Paclo

Administrator
Staff member
Member Bio
Joined
Aug 25, 2020
Messages
2,376
Reaction score
10,462
A ZBA has been filed on this address with the following description:
To change zoning to permit an 8-storey residential building with a total of 57 residential rental units and 158 parking spaces in a structured parking facility.

The ask has increased by 1 storey since the formal consultation of 2022:
To develop a 7-storey multiple dwelling containing 47 residential units and a parking podium within the first 3-storeys of the building.

Site as of September 2023, Google Street View:
1698328020692.png


The lot immediately adjacent to the east (1670 Garth & 445 Rymal) was developed with 2 x 10-storey buildings ~2019:
1698328103306.png
 
A ZBA has been filed on this address with the following description:


The ask has increased by 1 storey since the formal consultation of 2022:


Site as of September 2023, Google Street View:
View attachment 515672

The lot immediately adjacent to the east (1670 Garth & 445 Rymal) was developed with 2 x 10-storey buildings ~2019:
View attachment 515673

Yeeesh, more land allowance for a slip lane 🤢
 
Yeeesh, more land allowance for a slip lane 🤢
The problem here is Rymal is a truck route, so any road design needs to accomodate a turning WB-20 Semi-truck. You either have a very wide radius, or a "smart channel" which is a fancy slip lane.

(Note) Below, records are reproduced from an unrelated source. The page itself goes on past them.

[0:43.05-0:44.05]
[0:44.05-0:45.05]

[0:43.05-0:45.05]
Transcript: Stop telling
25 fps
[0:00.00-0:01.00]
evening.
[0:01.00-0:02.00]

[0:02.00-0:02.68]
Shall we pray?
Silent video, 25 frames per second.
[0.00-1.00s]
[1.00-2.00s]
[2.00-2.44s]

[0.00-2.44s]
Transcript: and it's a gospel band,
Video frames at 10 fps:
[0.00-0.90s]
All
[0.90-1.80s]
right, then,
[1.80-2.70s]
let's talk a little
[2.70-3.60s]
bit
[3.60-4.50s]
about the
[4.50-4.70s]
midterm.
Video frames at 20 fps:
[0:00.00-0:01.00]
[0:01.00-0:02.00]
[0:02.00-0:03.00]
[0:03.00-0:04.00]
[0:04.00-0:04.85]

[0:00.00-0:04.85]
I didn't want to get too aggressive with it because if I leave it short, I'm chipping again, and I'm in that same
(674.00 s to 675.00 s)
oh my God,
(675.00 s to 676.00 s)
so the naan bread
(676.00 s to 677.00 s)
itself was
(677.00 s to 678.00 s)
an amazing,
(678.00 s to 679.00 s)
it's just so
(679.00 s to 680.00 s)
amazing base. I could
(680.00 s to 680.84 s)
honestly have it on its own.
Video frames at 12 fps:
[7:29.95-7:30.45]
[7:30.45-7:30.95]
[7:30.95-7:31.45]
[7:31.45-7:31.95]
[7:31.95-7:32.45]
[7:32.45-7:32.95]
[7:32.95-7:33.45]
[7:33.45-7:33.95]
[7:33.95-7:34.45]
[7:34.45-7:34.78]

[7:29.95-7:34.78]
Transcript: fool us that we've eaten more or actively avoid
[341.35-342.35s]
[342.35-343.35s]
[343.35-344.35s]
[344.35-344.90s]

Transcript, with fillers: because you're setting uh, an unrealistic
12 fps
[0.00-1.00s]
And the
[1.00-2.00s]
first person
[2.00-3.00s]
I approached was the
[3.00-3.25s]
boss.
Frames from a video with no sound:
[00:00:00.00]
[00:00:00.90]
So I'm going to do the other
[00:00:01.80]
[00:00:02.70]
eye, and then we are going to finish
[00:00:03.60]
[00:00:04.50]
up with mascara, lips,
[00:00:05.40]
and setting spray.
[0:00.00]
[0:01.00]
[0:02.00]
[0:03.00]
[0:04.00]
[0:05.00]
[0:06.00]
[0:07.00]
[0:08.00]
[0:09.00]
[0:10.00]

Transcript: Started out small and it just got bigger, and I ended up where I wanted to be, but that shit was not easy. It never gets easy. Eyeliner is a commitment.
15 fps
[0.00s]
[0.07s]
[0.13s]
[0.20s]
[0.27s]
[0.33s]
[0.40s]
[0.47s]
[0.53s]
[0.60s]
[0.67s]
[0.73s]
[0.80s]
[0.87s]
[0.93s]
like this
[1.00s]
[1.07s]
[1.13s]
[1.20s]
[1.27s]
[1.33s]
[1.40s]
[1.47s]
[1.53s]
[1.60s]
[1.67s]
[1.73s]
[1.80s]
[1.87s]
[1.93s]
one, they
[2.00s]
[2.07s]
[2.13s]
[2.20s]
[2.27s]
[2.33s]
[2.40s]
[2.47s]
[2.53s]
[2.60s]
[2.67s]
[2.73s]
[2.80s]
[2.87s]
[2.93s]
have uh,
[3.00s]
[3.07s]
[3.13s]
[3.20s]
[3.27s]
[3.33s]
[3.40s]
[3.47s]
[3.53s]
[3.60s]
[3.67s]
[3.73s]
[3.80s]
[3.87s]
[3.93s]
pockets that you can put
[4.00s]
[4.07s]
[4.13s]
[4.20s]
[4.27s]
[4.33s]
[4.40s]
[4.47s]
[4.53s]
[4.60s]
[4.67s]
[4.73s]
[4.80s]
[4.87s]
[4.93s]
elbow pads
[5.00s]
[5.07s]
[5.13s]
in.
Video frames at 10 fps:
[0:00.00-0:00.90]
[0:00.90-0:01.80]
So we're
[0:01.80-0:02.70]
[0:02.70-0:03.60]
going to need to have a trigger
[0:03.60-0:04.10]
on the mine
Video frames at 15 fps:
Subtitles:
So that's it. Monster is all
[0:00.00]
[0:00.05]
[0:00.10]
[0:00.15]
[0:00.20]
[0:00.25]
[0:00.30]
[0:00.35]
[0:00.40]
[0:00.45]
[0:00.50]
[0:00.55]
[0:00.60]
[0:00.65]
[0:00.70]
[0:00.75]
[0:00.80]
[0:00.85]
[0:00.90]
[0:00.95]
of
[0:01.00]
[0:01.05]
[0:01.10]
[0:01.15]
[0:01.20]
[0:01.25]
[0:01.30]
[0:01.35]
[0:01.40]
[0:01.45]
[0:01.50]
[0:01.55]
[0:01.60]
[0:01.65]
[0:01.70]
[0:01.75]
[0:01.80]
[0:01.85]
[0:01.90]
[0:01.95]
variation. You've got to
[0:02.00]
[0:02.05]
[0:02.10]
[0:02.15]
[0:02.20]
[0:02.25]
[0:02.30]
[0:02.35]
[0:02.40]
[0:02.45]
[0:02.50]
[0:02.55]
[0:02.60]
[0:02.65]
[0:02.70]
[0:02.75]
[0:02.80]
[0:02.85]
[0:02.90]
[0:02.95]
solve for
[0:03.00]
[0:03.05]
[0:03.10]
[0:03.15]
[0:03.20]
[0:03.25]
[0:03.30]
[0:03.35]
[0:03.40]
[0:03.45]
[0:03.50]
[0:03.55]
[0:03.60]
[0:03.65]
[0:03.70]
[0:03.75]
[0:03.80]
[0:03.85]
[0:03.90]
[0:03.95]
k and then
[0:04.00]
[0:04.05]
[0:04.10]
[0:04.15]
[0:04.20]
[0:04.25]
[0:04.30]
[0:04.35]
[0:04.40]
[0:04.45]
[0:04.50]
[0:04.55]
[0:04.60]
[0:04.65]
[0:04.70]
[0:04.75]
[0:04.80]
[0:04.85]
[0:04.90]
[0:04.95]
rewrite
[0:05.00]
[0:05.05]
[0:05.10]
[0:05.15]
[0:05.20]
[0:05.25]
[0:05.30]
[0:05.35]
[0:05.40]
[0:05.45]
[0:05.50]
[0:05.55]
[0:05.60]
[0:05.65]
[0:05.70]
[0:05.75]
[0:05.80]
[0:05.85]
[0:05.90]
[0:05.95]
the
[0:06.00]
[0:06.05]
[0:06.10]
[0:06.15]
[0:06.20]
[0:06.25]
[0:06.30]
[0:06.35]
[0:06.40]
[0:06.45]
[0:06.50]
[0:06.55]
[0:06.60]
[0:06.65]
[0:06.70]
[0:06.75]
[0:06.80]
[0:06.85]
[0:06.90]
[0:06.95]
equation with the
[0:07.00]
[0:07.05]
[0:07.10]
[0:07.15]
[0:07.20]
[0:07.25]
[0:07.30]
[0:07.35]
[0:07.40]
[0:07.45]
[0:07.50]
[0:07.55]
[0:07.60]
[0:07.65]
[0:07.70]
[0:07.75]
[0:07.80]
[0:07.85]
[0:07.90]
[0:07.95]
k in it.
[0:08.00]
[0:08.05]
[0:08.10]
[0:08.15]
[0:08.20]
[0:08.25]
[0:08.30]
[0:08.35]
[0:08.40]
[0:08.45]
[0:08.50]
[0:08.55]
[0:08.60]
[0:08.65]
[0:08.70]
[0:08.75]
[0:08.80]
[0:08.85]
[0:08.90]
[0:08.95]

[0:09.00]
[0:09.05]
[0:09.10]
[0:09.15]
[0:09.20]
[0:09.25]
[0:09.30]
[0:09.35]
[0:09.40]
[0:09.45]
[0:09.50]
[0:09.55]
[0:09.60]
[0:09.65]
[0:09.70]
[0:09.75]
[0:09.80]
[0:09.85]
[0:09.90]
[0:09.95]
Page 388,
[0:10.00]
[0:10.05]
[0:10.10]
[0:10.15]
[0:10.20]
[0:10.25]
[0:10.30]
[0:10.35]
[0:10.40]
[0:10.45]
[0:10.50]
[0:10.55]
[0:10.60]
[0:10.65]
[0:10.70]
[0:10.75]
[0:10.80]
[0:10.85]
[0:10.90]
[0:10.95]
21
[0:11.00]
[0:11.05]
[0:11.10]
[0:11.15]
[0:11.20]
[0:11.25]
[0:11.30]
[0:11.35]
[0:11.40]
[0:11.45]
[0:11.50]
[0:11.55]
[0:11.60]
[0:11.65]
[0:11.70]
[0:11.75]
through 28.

I'd say the conflict here is that we are making our truck route arterials into higher density streets, and these uses will naturally conflict.
 
The problem here is Rymal is a truck route, so any road design needs to accomodate a turning WB-20 Semi-truck. You either have a very wide radius, or a "smart channel" which is a fancy slip lane.

I'd say the conflict here is that we are making our truck route arterials into higher density streets, and these uses will naturally conflict.
The Dutch in their infinite wisdom are much better at this - they treat roads as roads and streets as streets. Arterials are fast moving and limited access with frequent pedestrian underpasses. This is where cars spend most of their time, and only get off the arterials to access local areas. It's not only better and safer for pedestrians, but better and safer for cars who have much lower levels of conflicts and much less frequent stops, making drives faster and more enjoyable as well.

North America loves comparatively to shove absolutely everything onto the arterials, protecting local streets for single-detached homes for whatever reason.

Note as well that Garth is planned to become a primary access to the Airport employment area in the coming years - truck traffic on it is going to increase substantially as a route down to the Linc.
 
Garth is only a truck route south of the Linc and only day time. However it only has homes fronting it North of the Linc, so this makes some sense for it to be a "road" vs street in this location.

NA suburban planning follows the road/street dichotimy in the local/arterial way but now we're failing to properly build these areas into sustainable neighbourhoods because we're trying to only allow density on these arterials. What they need is Arterials (roads), Neighbourhood Avenues (local commericial streets that aren't through routes), and then Local streets.